EXERCISE DESCRIPTION:
Leave the images aside and copy out the whole listing, exact to the word.

● ● ● ● ●

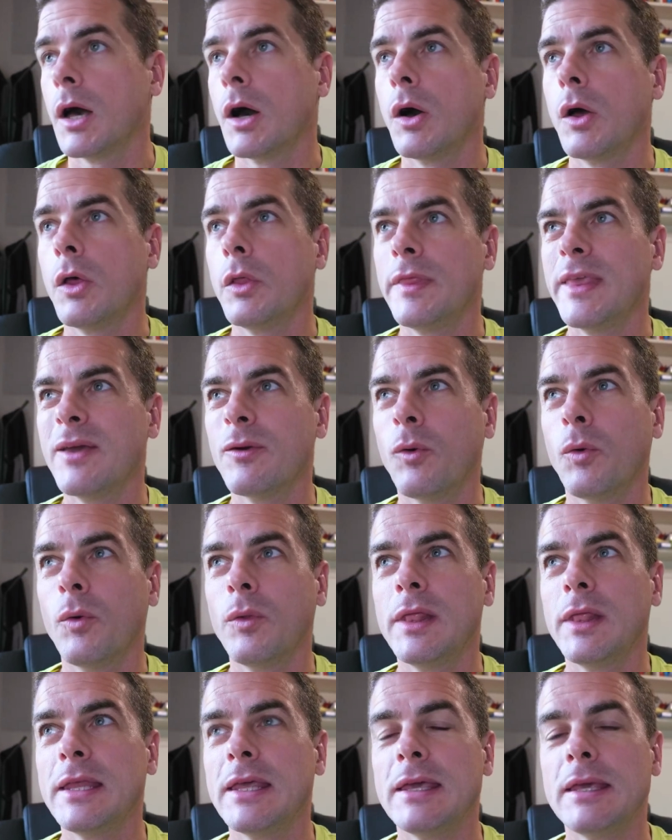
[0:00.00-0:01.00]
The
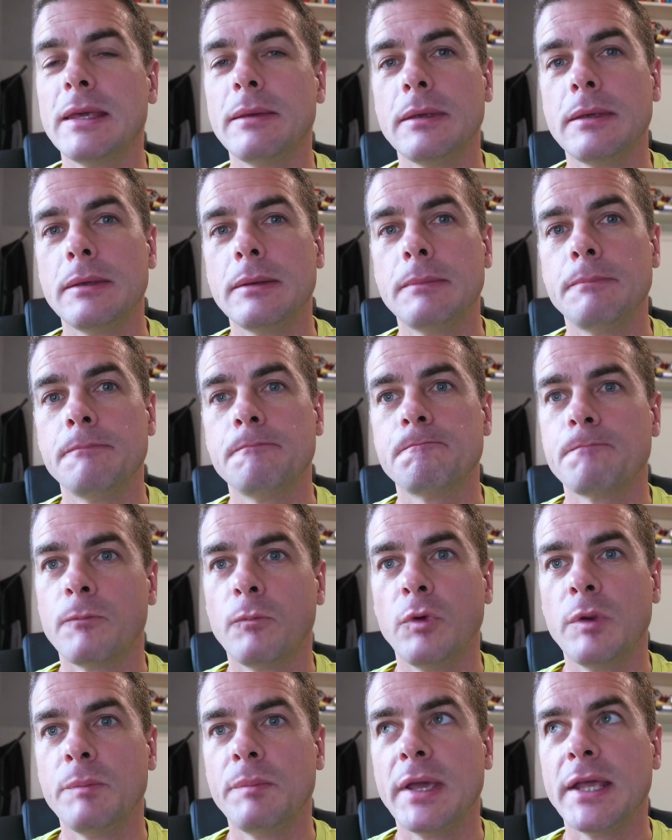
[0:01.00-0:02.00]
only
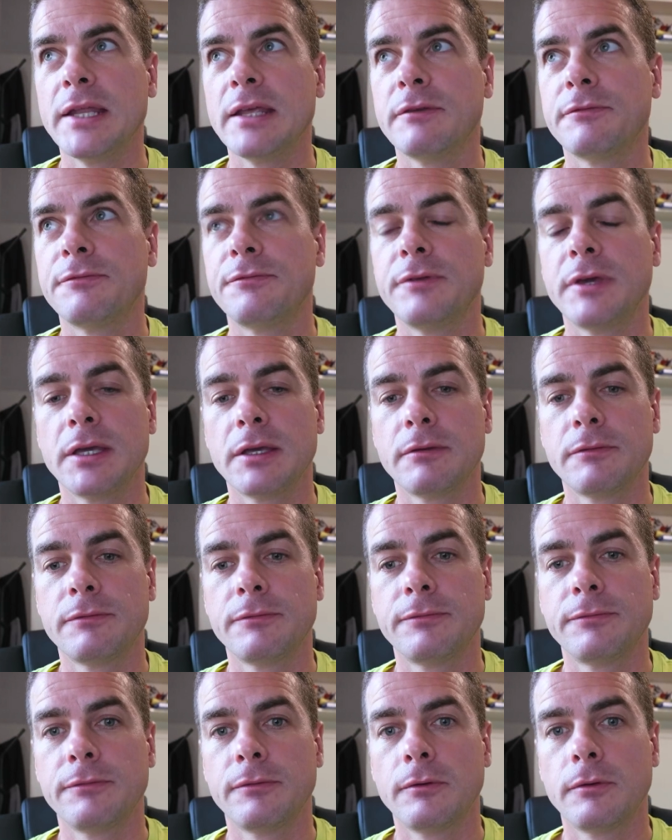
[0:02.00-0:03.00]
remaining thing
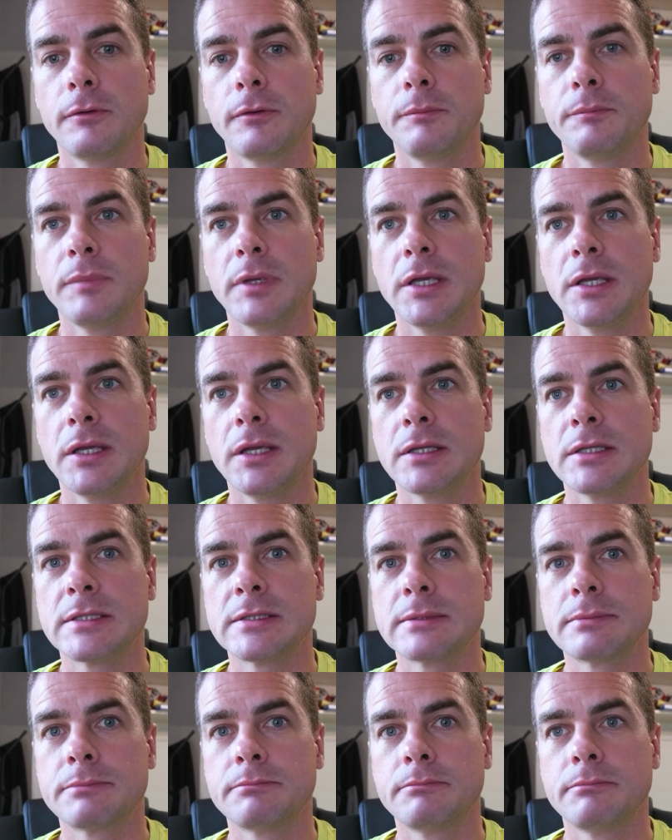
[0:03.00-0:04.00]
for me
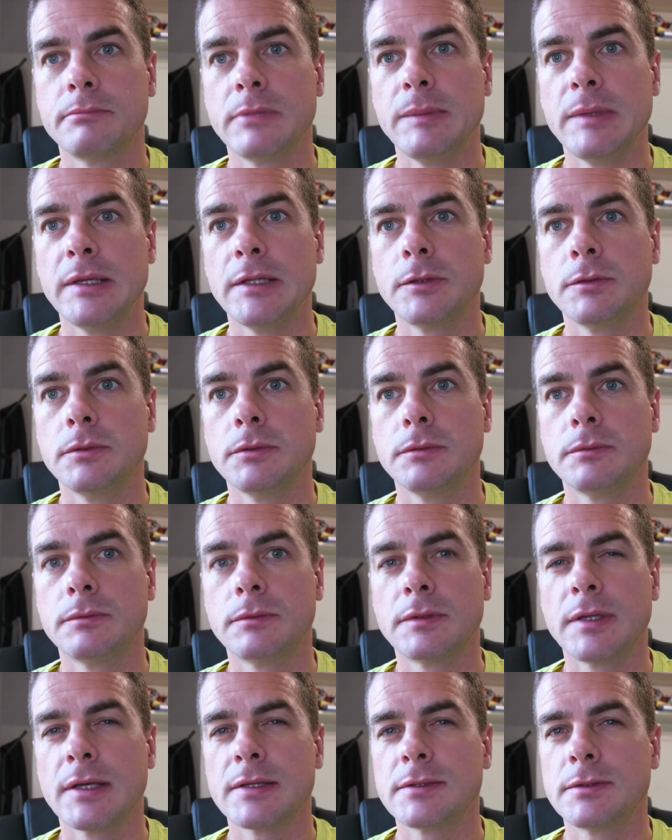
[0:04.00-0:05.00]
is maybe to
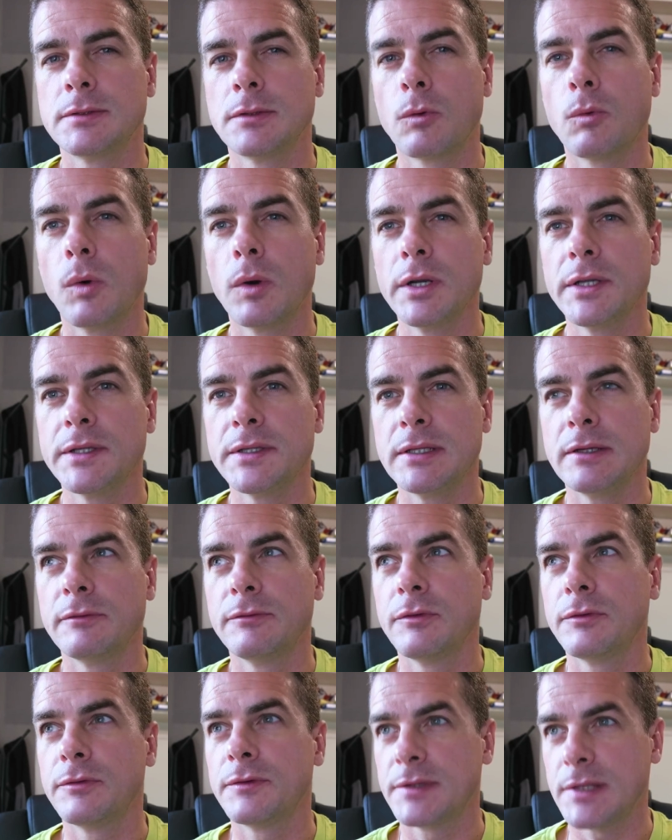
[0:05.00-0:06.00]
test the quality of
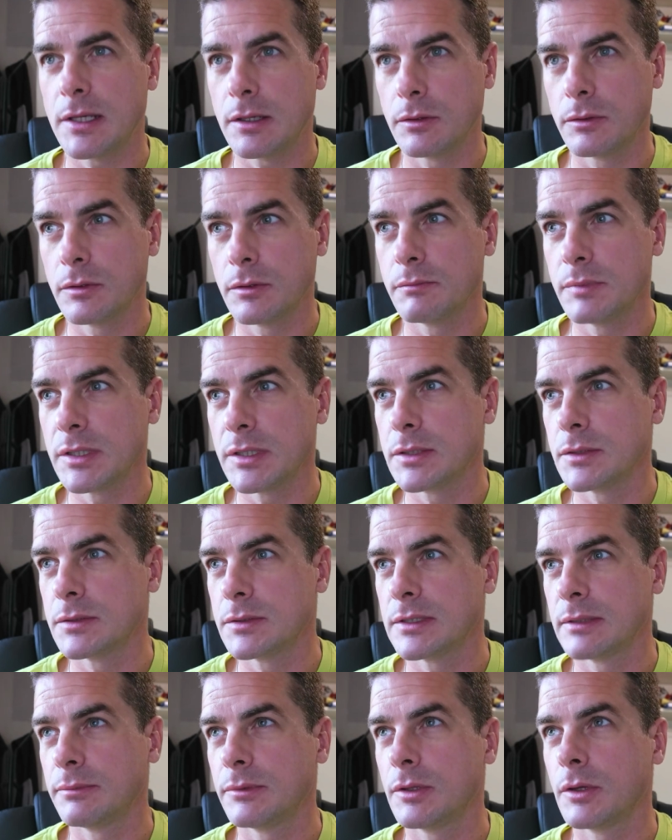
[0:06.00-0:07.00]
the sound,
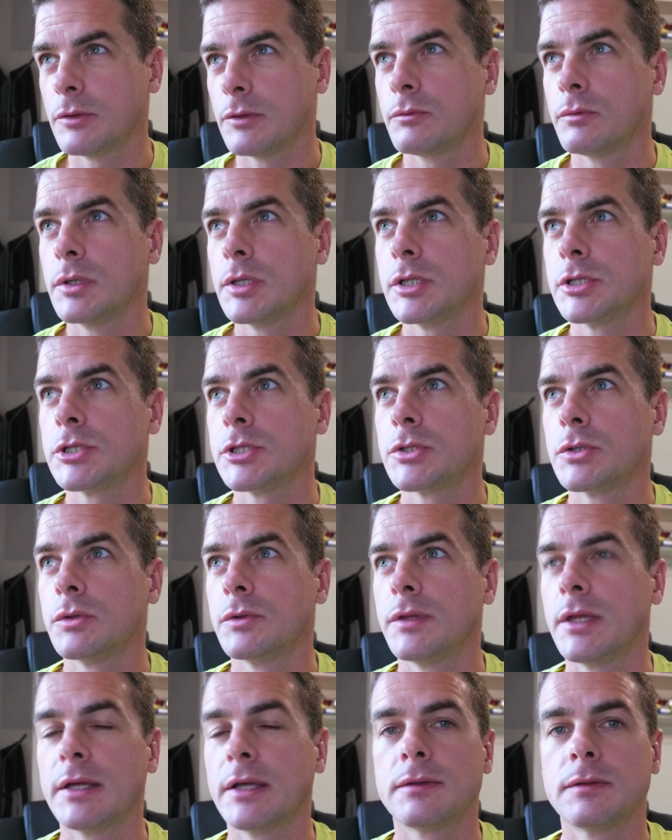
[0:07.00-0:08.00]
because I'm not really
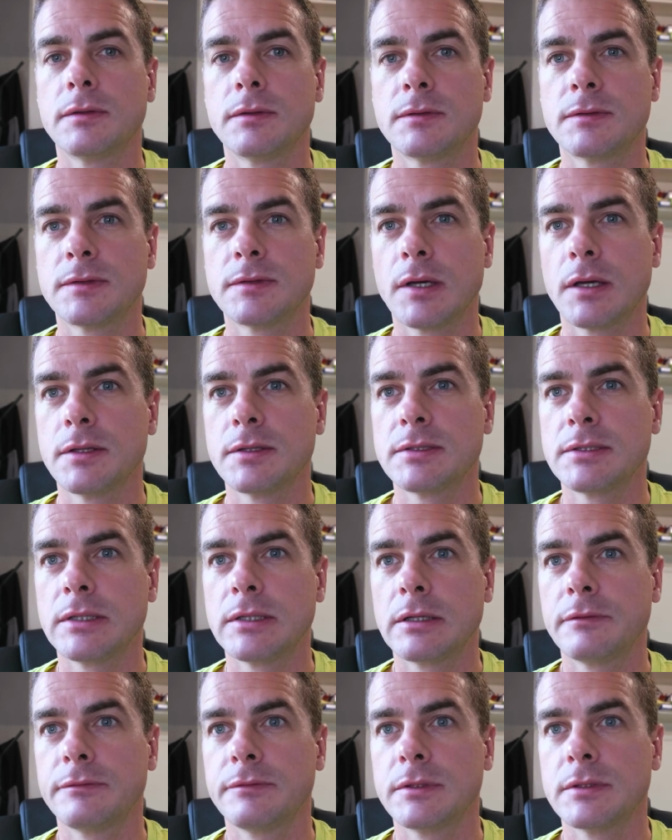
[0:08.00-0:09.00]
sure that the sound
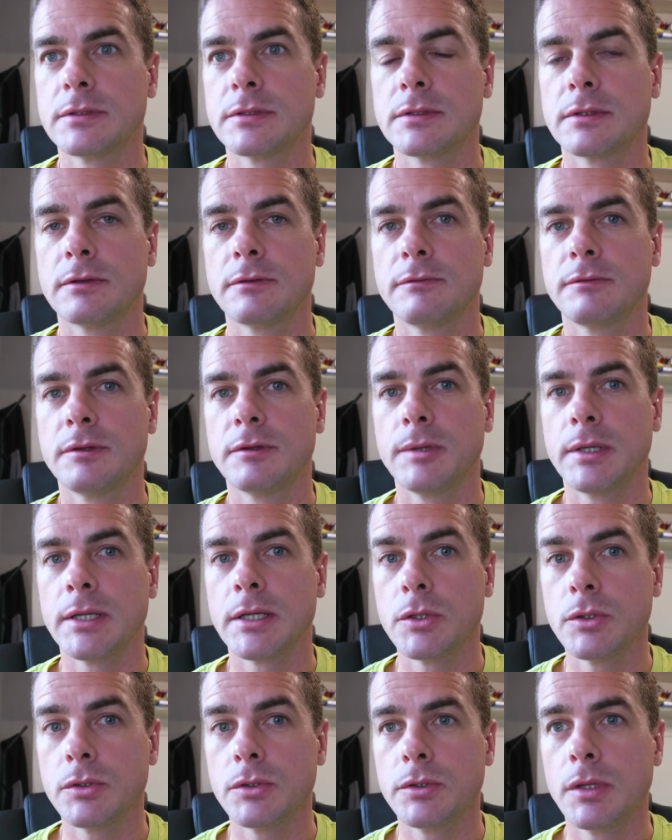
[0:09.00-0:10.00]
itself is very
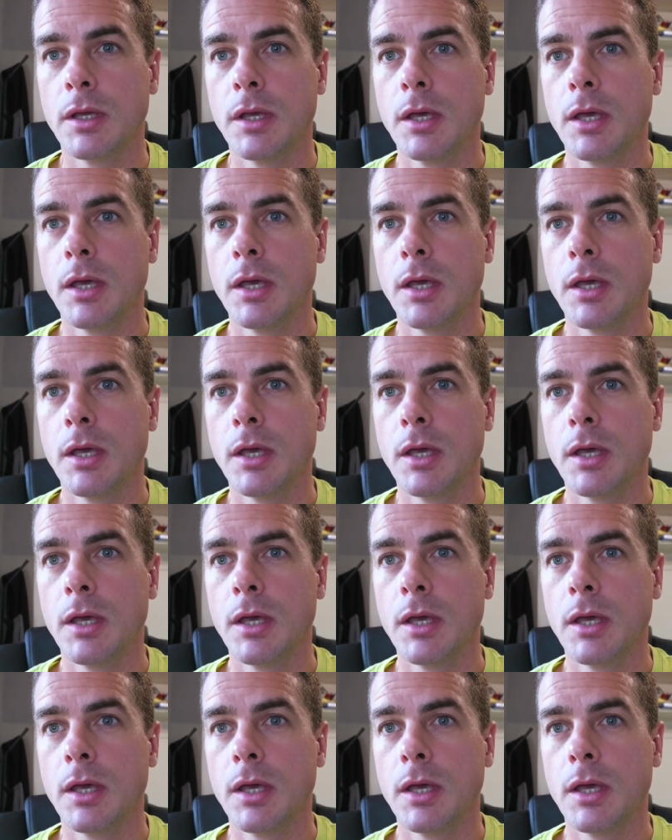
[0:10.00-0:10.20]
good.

● ● ● ● ●

COMPLETED EXERCISE:
[0:00.00-0:01.00]
The
[0:01.00-0:02.00]
only
[0:02.00-0:03.00]
remaining thing
[0:03.00-0:04.00]
for me
[0:04.00-0:05.00]
is maybe to
[0:05.00-0:06.00]
test the quality of
[0:06.00-0:07.00]
the sound,
[0:07.00-0:08.00]
because I'm not really
[0:08.00-0:09.00]
sure that the sound
[0:09.00-0:10.00]
itself is very
[0:10.00-0:10.20]
good.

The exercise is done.